Whistleblowers are driven by principle, and speak truth to power despite threats of reprisal. NS has said that he knows many secrets which he will reveal at the right time. There are hints that he might divulge details of those involved in orchestrating the dharna. How will he explain sitting on such information all this while? If he knew that officers breached oaths and indulged in politics to destabilise an elected government, why wasn’t action taken against them under his watch in accordance with the law? Did NS hold on to the information for use at the right time?

The tragedy of Pakistan is that the conflict between NS and the establishment, being presented by both sides in moral terms, is about power and not principle. Each side is using dirt it has on the other as a negotiating chip. We’ll see winners and losers in Election 2018, but in the longer term it will be Pakistan that will lose out due to our civil-military divide. NS traversed many elections as the establishment’s candidate only to replace his erstwhile nemesis as the main anti-establishment voice. Opposition politicos calling him a traitor should learn from his journey.

In Pakistan, there is no consensus today on who is to run the country and how. The doctrine of necessity is ingrained in our polity as never before. Nature abhors vacuums, we are told. Because the executive doesn’t do its job, someone else has to step up. And that is the justification for military adventurism and controlled democracy etc.
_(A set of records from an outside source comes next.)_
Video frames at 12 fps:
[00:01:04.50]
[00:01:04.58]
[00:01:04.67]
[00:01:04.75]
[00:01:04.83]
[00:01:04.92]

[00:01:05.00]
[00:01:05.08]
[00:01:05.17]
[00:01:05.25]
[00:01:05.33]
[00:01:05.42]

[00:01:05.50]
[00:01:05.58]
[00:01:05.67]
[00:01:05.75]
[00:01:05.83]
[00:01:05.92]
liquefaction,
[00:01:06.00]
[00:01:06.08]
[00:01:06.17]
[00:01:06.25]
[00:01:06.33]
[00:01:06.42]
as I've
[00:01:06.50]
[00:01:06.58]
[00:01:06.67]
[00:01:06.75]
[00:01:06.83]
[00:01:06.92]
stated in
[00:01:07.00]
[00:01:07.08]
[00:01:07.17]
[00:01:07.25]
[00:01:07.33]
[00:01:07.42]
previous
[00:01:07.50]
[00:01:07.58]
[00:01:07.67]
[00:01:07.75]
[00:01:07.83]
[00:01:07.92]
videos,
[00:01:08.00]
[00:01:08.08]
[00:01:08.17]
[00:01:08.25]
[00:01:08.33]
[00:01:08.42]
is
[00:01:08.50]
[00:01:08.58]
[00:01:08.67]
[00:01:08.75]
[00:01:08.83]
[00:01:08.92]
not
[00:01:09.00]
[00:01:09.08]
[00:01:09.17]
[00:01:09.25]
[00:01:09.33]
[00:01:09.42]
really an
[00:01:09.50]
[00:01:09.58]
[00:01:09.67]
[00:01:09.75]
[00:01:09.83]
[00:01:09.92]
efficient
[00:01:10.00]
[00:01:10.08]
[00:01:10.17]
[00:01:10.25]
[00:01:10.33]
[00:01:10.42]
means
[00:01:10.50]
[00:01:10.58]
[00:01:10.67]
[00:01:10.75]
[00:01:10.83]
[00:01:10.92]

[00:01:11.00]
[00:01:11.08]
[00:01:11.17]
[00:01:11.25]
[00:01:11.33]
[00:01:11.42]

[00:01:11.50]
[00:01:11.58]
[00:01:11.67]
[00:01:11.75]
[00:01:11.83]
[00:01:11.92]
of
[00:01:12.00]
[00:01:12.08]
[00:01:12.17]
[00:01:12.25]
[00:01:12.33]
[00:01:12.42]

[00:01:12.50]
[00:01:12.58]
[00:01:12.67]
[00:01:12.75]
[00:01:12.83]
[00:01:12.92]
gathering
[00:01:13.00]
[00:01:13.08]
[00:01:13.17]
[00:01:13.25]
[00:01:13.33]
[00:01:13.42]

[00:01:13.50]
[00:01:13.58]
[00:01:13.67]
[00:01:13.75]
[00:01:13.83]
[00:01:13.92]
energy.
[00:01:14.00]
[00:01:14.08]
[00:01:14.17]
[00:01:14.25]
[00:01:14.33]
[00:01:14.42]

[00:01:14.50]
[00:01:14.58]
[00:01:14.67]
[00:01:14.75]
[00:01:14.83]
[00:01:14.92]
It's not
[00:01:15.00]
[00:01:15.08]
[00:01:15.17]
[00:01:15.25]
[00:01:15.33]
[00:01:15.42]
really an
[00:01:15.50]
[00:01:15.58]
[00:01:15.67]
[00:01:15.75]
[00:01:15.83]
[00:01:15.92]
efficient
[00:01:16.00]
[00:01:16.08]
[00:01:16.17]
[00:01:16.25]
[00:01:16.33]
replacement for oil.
The problem with this solution is that it isn’t one at all. Ad-hoc interventions might expose the rot, but they don’t fix anything. Our approach so far has been not been to fix institutions but to demonise and bypass them.

Back in December 2016, with a new army chief appointed and the PML-N sitting firm in the saddle, I had written the following:

“The civil and military domains in Pakistan are not neatly demarcated. In fact, they overlap. There is a constant tug of war between civilian governments and the military as the two see each other as competitors vying for control of the state’s political power and not as parts of a whole, with one subordinate to the other. As its institutional interests continue to grow, the military’s approach to power is expansionist. And while its professional ethos dictate preservation and practice of esprit de corps in relation to self, it identifies civilian institutions as the ‘other’.
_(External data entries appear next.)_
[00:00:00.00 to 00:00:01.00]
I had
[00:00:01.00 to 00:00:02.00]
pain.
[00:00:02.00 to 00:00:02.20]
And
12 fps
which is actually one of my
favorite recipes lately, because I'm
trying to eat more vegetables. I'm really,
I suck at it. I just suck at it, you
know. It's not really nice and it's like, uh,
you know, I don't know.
“Civilian governments on the other hand are completely oblivious to the need of institution building. Their strategy for fixing the institutional imbalance is to try and pick [those] individuals for key positions whose personal loyalty to the ruling regime might trump institutional interests and mindset of the military. This is a failing strategy as it misunderstands the problem. Consequently, we continue to witness a decade long cycle after each military rule that first leads to a contraction and then expansion of [the] military’s power and influence in the state.
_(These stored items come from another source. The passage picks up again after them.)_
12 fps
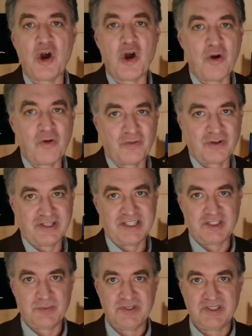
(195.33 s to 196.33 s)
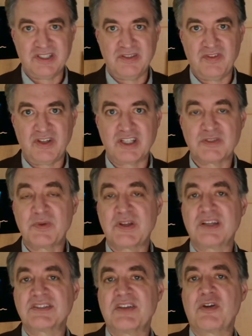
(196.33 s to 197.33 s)
overly specific is
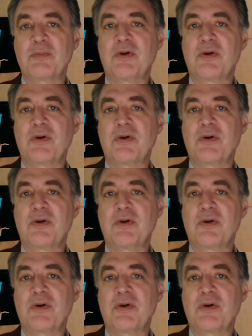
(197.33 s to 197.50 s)
because every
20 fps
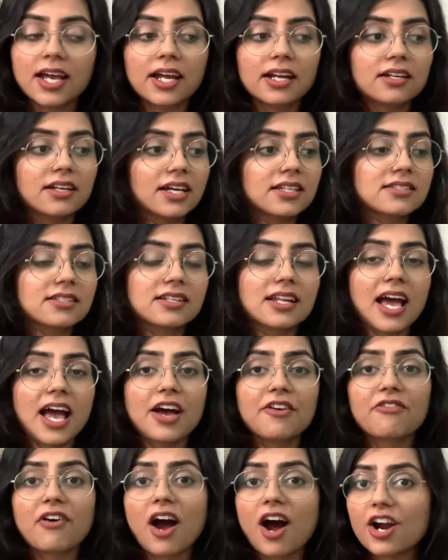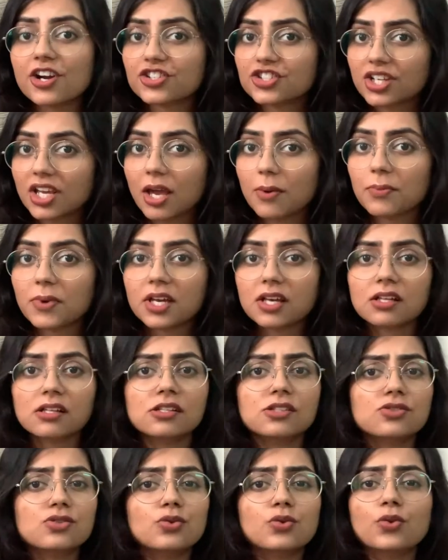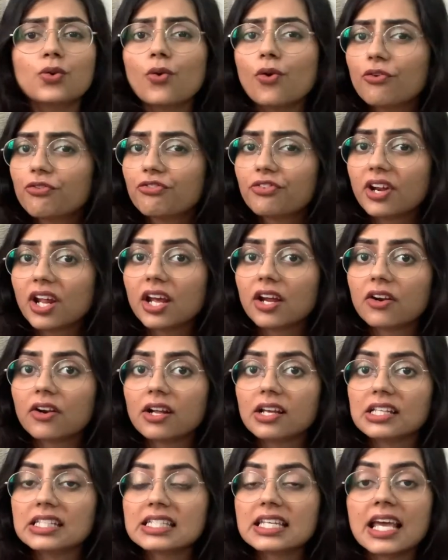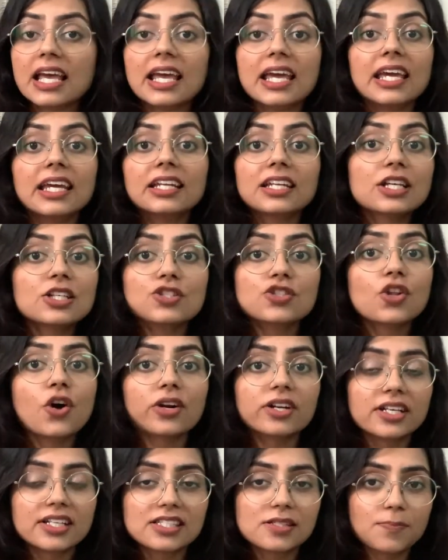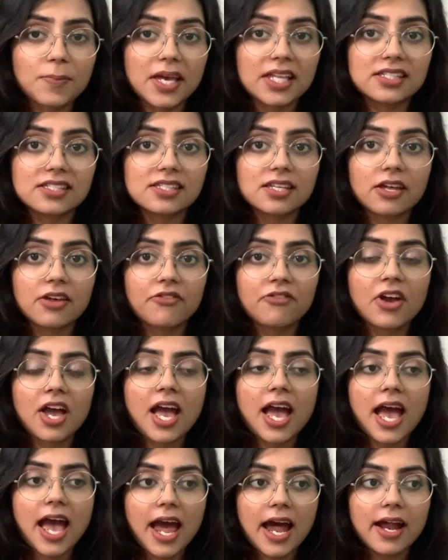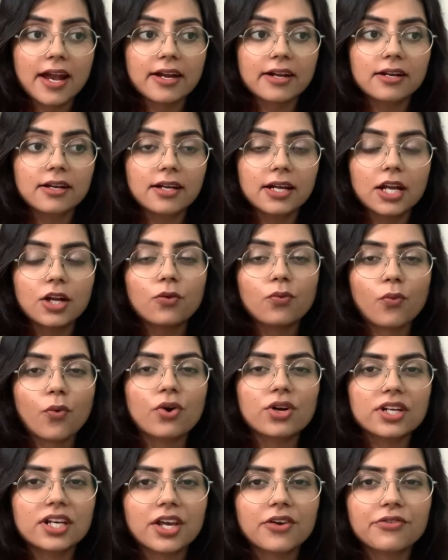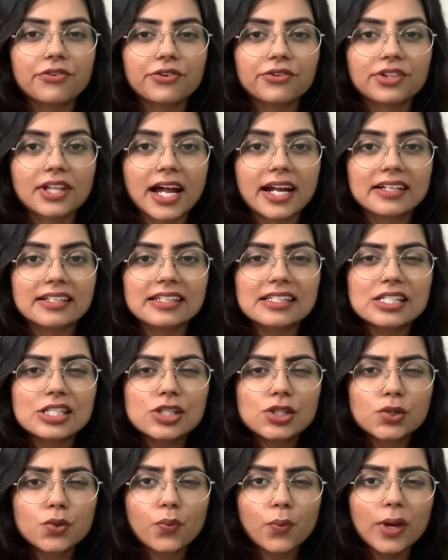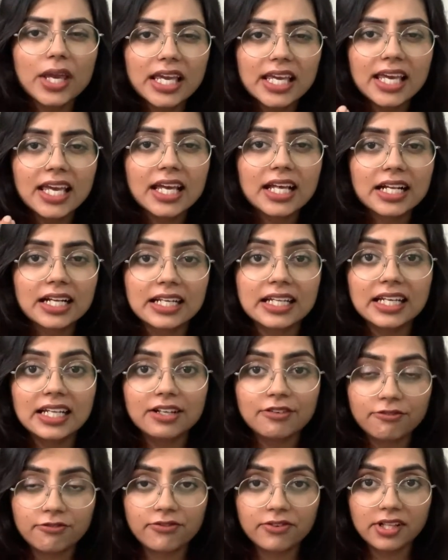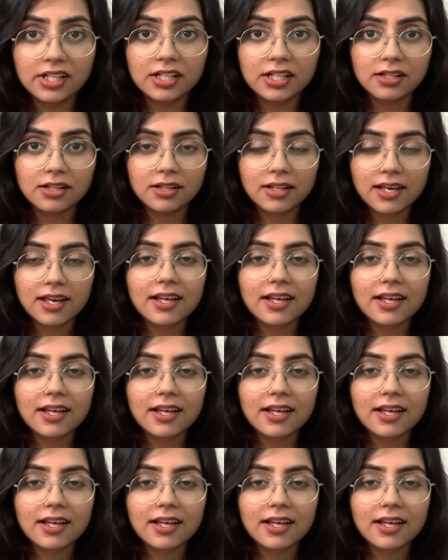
It doesn't have harsh chemicals, no fragrance, it is not expensive, and it won't give you that squeaky clean feel.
“If Nawaz continues with the belief that personal loyalties override institutional interests, he might attempt to regain turf lost by civilians. If the new chief develops the god complex of being Pakistan’s saviour once he settles down, his patience with the civilian government would recede. 2018 will mark the culmination of the cycle kicked off with PPP-led regime assuming political control of the state in 2008. At such point, continuation of the PML-N regime for another five years might not be an exciting prospect for the military.”

So we are here now and it isn’t the first time. It is no longer about an election or sane conversations about right and wrong. It is now a fight between virtue and evil, patriots and traitors. Virtue and patriots will probably win like always – with the force on their side. But once Election 2018 is done and dusted and a new government settles in and begins exercising the authority it believes it is vested with under the constitution, we’ll be back debating how the civil-military imbalance is holding us back with a new set of patriots and traitors.

The writer is a lawyer based in Islamabad.